Financial Times FT.com

Orange to offer fixed-line business calls

By Mark Odell and Kate Mackenzie

Published: February 24 2006 12:56 | Last updated: February 24 2006 12:56

Orange, the mobile business of France Telecom, will today launch a fixed-line telecoms service in the UK targeting small and medium-sized businesses.

The move is the first by a mobile operator in the UK and is in line with France Telecom’s wider strategy of offering so-called “converged” fixed and mobile services which it already does in other countries including France and Belgium.

“Orange Landline for Business will provide fixed services to existing and new Orange mobile business customers with a single point of customer service and call charges up to 20 per cent less than BT,” the company said.

The move is a direct challenge to BT, which is planning to push its Fusion phone, a mobile that switches to the fixed-line network when in range of a broadband connection to SMEs later this year, when the first Wifi handsets become available.

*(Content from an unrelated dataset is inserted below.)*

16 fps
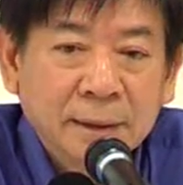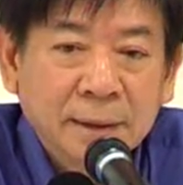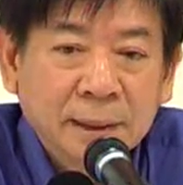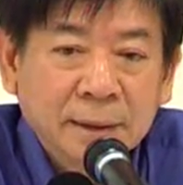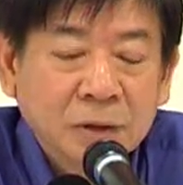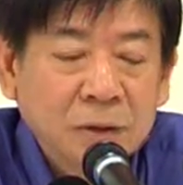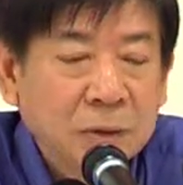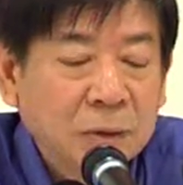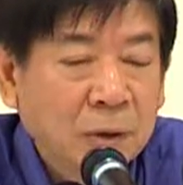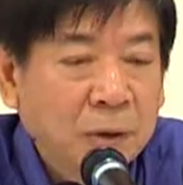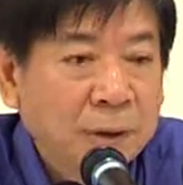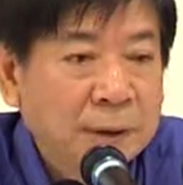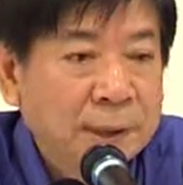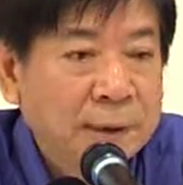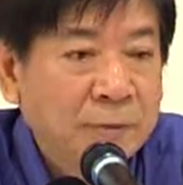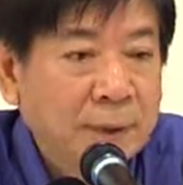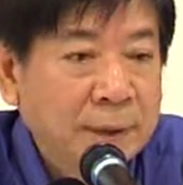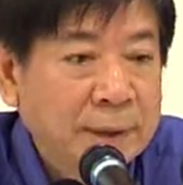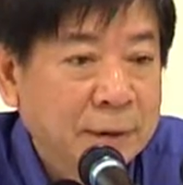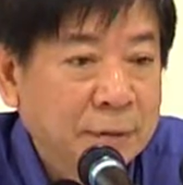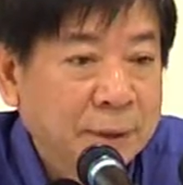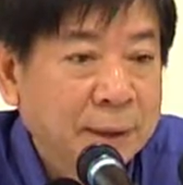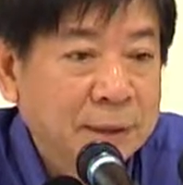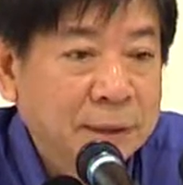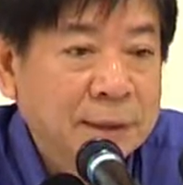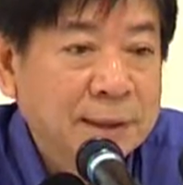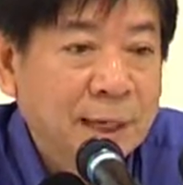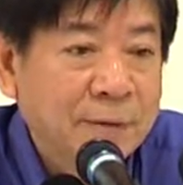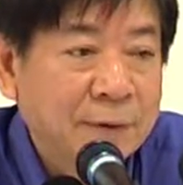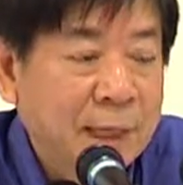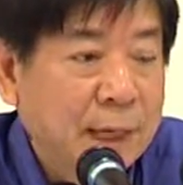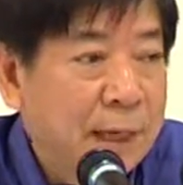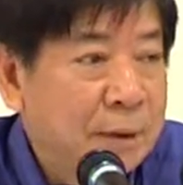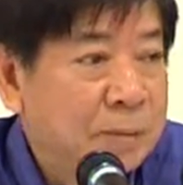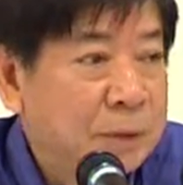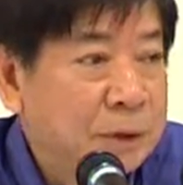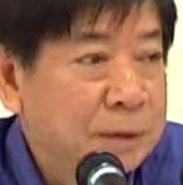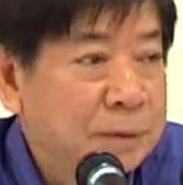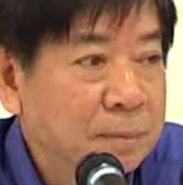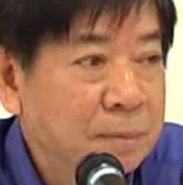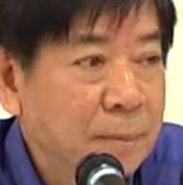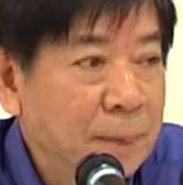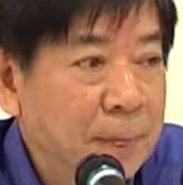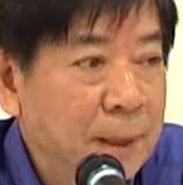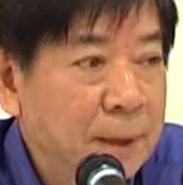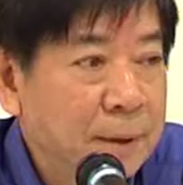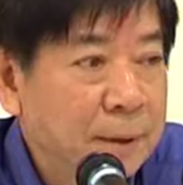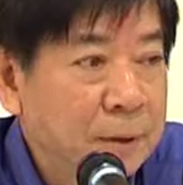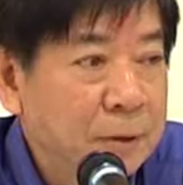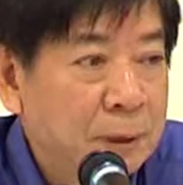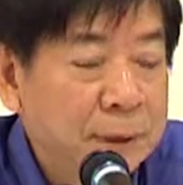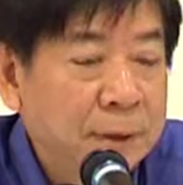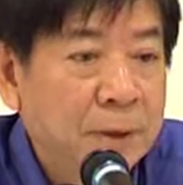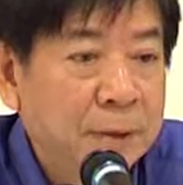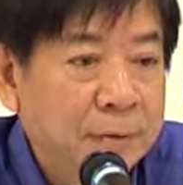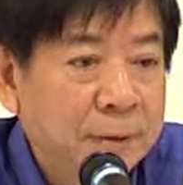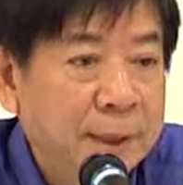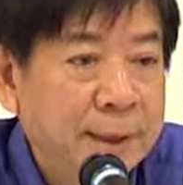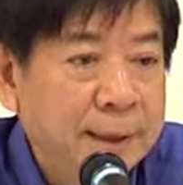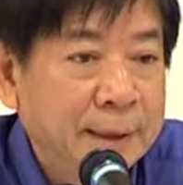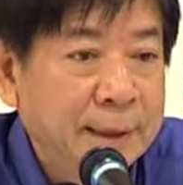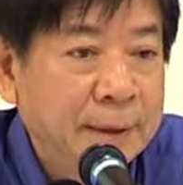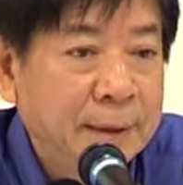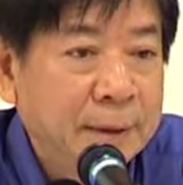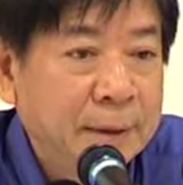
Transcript: and so on. Then when the real stuff comes, you are not ready.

Mark Odell

Wanadoo, France Telecom’s ISP, which is set to rebrand as Orange, is already offering consumers a “converged” service of broadband access, including internet telephony, and mobile. Orange however believes the SME market is not yet ready to embrace internet telephony as its primary form of communications.

The move comes as many fixed-line and mobile telecoms companies seek to expand their offerings by becoming “triple-play” or “quadruple-play” operators, offering fixed-line and mobile calls bundled with internet access and television.

Sky last year bought Easynet, the broadband internet service provider, while ntl, the cable operator which is the second-biggest provider of fixed-line phone calls after BT, is in takeover talks with Virgin Mobile.

Carphone Warehouse, the mobile phone retailer which also operates a mobile phone service called Fresh, in December ramped up its fixed-line business with the acquisition of Centrica’s OneTel and Tele2’s UK fixed-line business making it the third-biggest fixed-line provider.

James McCafferty, an analyst at Seymour Pierce, said attracting fixed-line customers away from BT was difficult. “BT is quite a big retainer. If you wanted to leave BT, you’d have probably done it by now.”

However Chris Alliott, an analyst at Nomura, said there was “some evidence that operators have been able to reduce churn with bundled offerings.” “If you’ve got TV, internet and telephony coming from the one provider, perhaps you’re less likely change.”